Interspersed.

On 9/16/05, Rick Reumann <[EMAIL PROTECTED]> wrote:
> 
> Craig, if you're reading this, sorry to address you specifically in
> the subject, but I believe you commented once on this and said there was
> something wrong (or bad) about doing things this way and I want to make
> sure I'm doing things correct since I'm working on that CRUD
> example/lesson...
> 
> 
> My index.jsp (welcome file):
> ----------------------------
> <jsp:forward page="/employeesSearch.faces"/>
> 
> 
> Navigation rule:
> -----------------
> <navigation-rule>
> <navigation-case>
> <from-outcome>employeesSearch</from-outcome>
> <to-view-id>/employeesSearch.jsp</to-view-id>
> </navigation-case>
> </navigation-rule>
> 
> 
> A managed Bean for "employeesSearch":
> -------------------------------------
> <managed-bean>
> <managed-bean-name>employeesSearch</managed-bean-name>
> 
> <managed-bean-class>net.reumann.EmployeesSearchAction</managed-bean-class>
> <managed-bean-scope>request</managed-bean-scope>
> <managed-property>
> <property-name>employeesListBean</property-name>
> <value>#{employeesListBean}</value>
> </managed-property>
> <managed-property>
> <property-name>employee</property-name>
> <value>#{employee}</value>
> </managed-property>
> <managed-property>
> <property-name>searchCriteria</property-name>
> <value>#{searchCriteria}</value>
> </managed-property>
> </managed-bean>


I presume that "employeesListBean", "employee", and "searchCriteria" are all 
the names of other managed beans? That would be necessary for this to work 
correctly.

Also, the navigation rule you define above is not involved in the welcome 
page processing ... but you might need it for other navigation in the app.

Result:
> -------
> EmployeesSearchAction has a prerender() that fires when index.jsp is hit
> and the user is forwarded to the employeesSearch.jsp screen.


To be a little pedantic, the order of events is actually slightly different 
than this:

* The welcome JSP page forwards to the "/employeeSearch.jsp" view
(you are correct to use the ".faces" extension here to trigger the JSF
lifecycle, but the view identifiers inside JSF actually use ".jsp").

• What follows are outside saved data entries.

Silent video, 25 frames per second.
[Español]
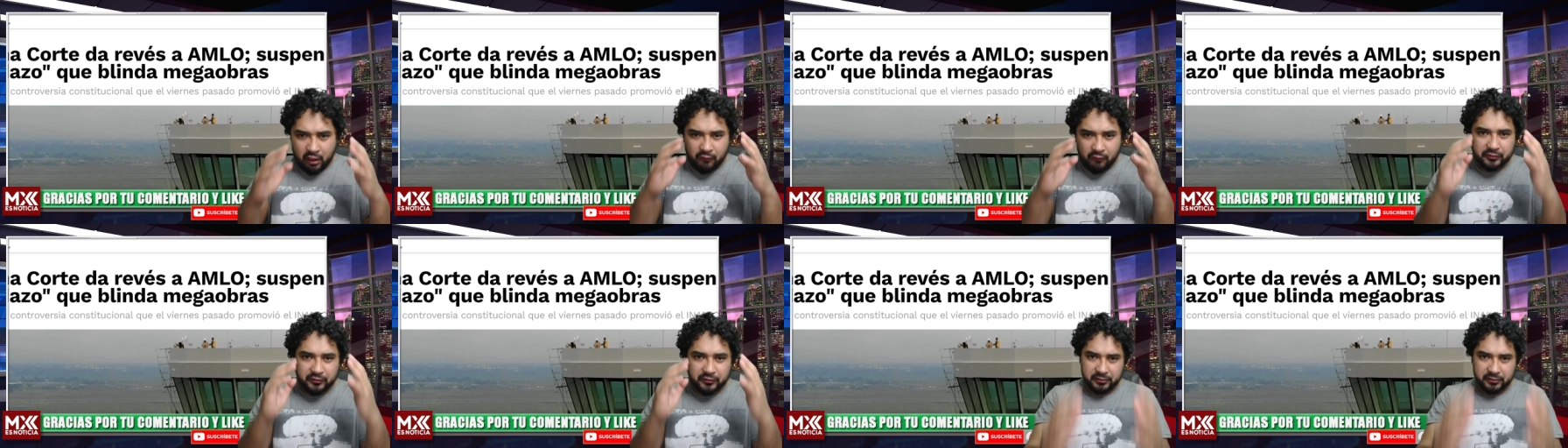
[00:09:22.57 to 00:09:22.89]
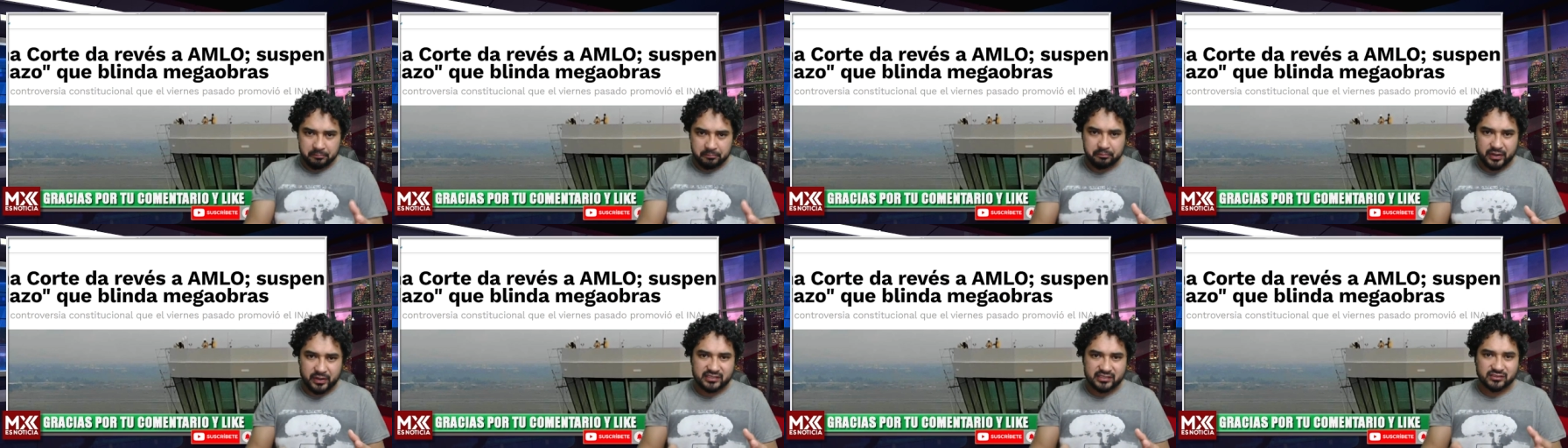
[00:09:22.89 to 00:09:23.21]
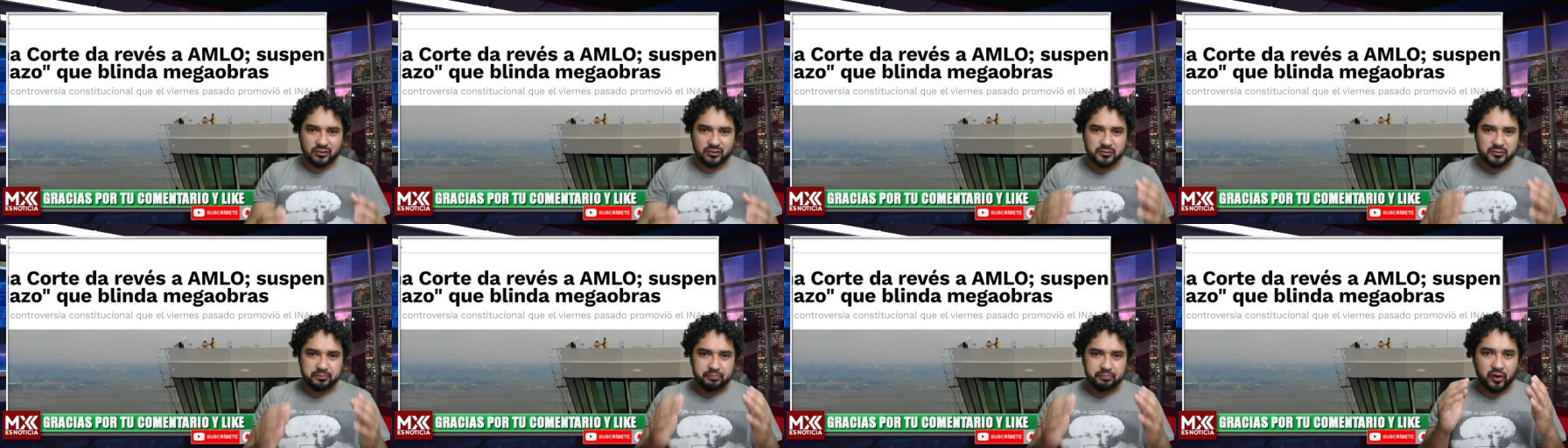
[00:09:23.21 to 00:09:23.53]
fueron
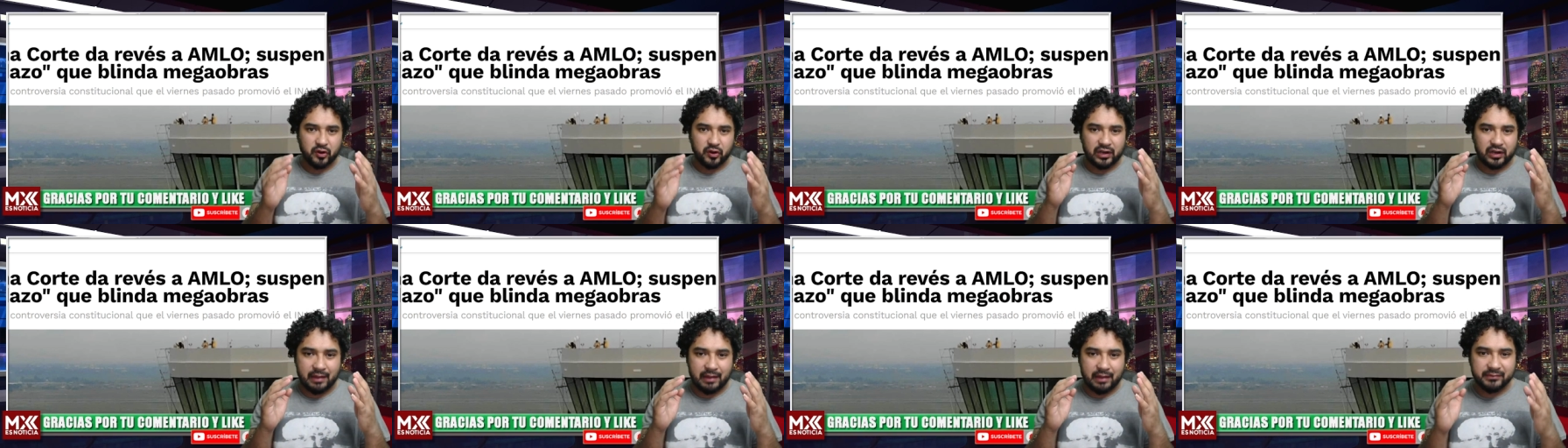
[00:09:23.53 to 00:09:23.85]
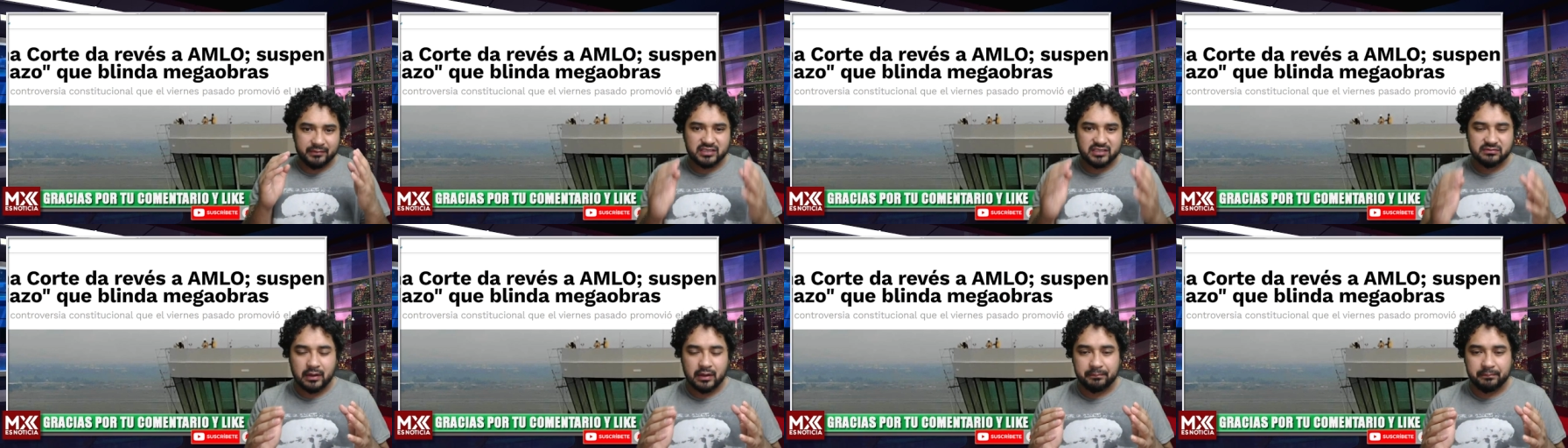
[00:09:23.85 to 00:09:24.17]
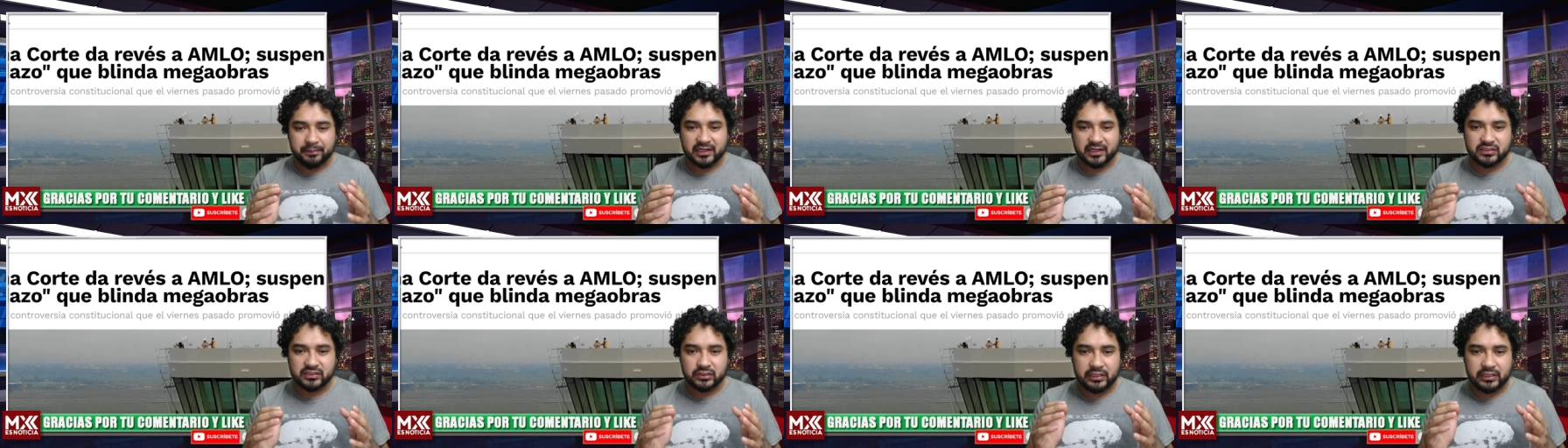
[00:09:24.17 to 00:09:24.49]
puestos por la misma
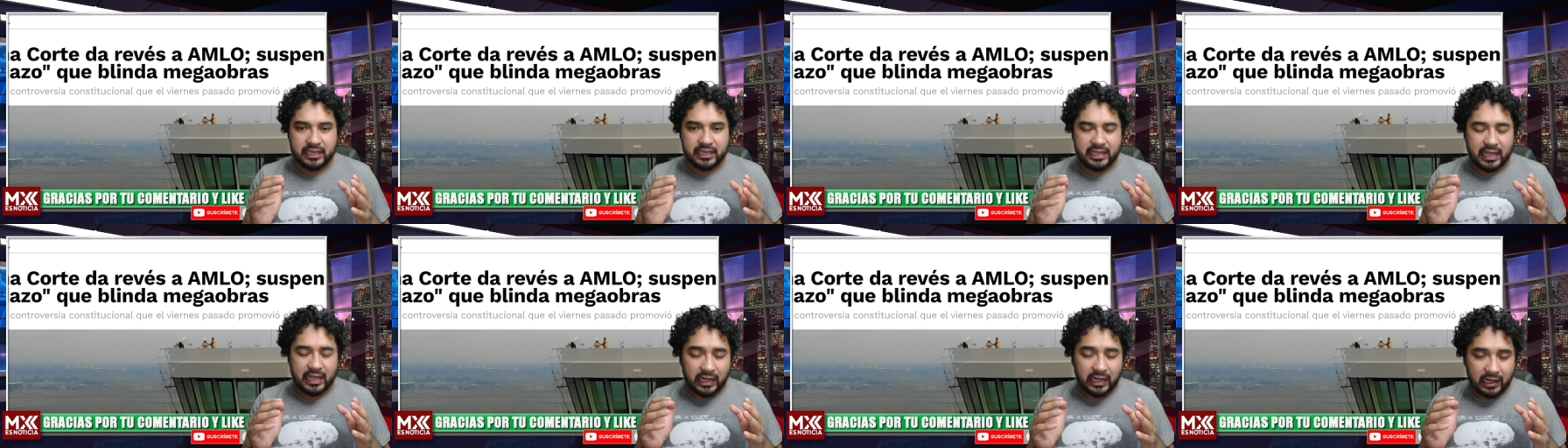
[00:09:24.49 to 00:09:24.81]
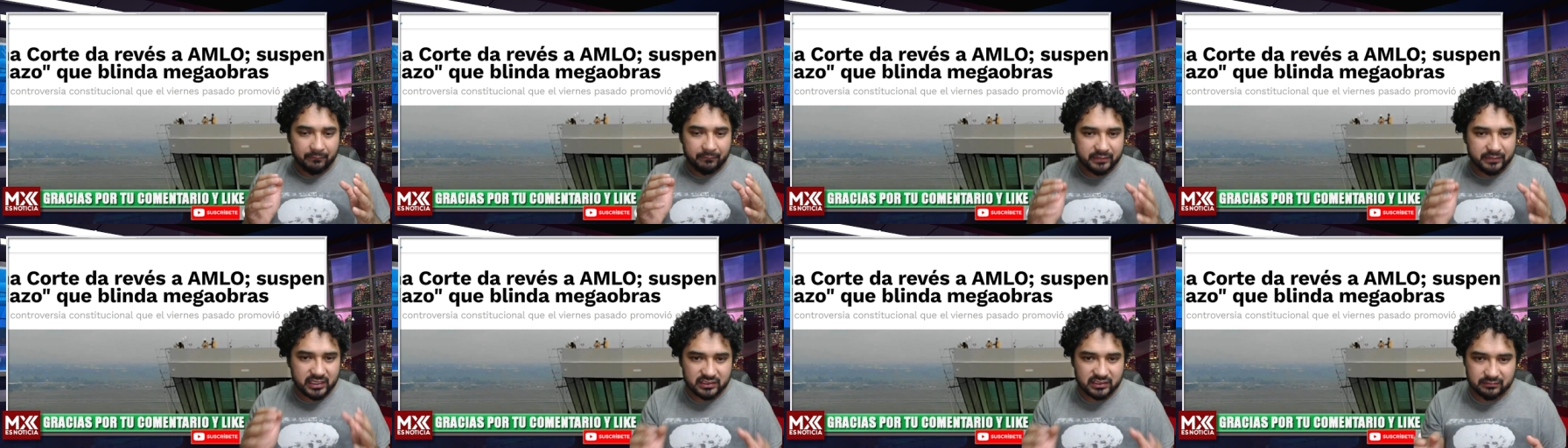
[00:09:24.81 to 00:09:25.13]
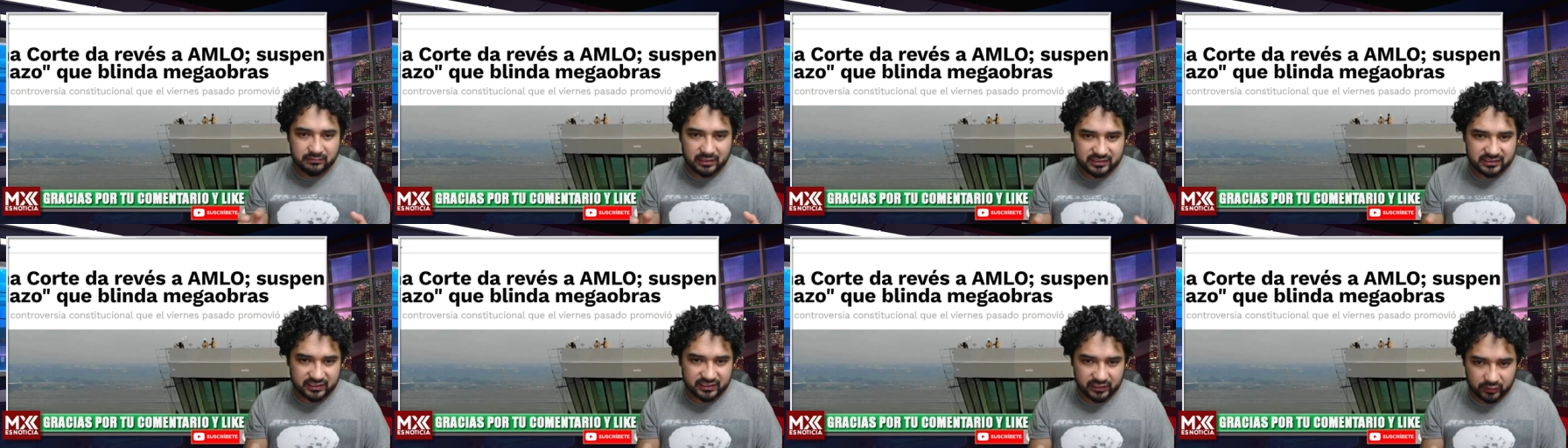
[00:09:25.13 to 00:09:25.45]
persona y en la
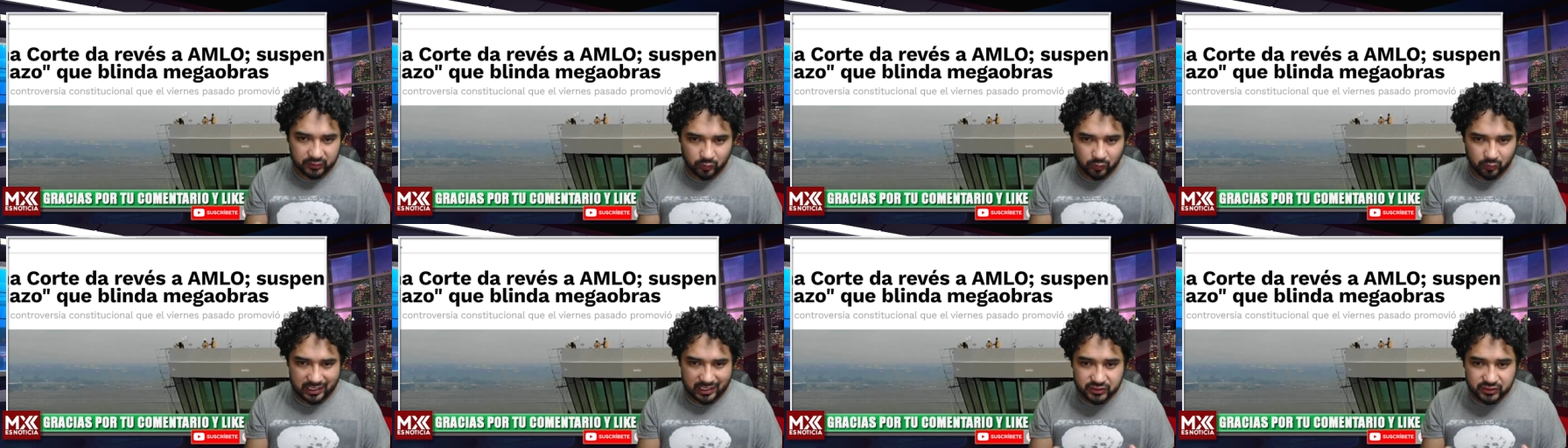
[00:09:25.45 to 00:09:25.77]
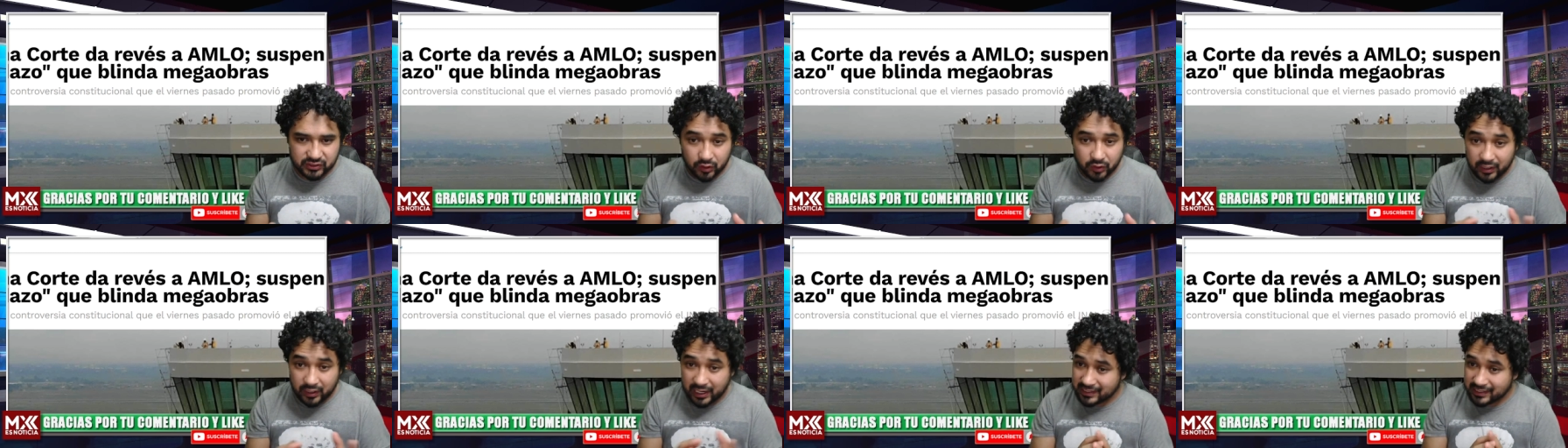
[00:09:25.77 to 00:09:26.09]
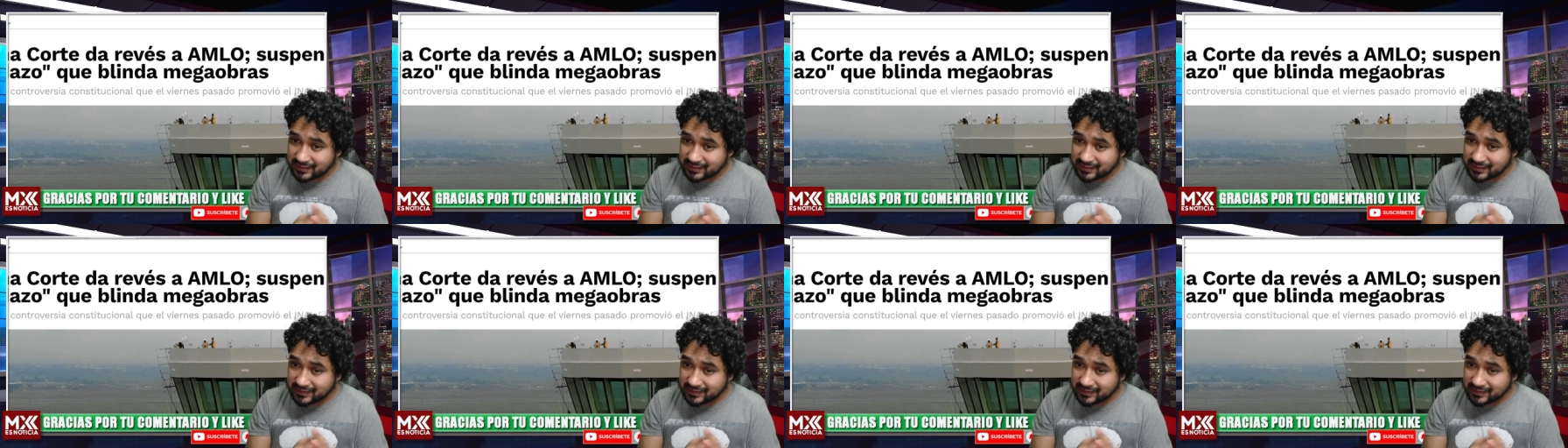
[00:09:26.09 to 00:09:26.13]
misma situación.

* The JSF lifecycle tries to execute Restore View, and notices that
there is no previous state to restore. It creates a new component
tree, and forwards to Render Response phase.

* The init() method of your view controller gets executed the first
time that the corresponding managed bean (employeesSearch)
gets created. *Before* that call, the managed properties will already
have been evaluated and set, by sub-evaluations of the expressions
used to initialize them.

* The prerender() method of your view controller gets fired
(by Shale, in a pre-render-response phase listener).

* The actual Render Response logic causes a RequestDispatcher.forward()
call to the JSP page itself.

* The destroy() method of your view controller gets fired.

Question:
> ---------
> Is the above the approriate way to handle an etnry point into an
> application when typically you want to go to somewhere different than
> the initial index page and you need a prerender to fire in a backing
> bean in order to setup that resulting page you forward(redirect) to?


Yep, this approach makes sense. Note that it also works in exactly the same 
way if you navigate to the "/employeesSearch.jsp" view from anywhere else in 
the application ... it's not just for the initial welcome screen.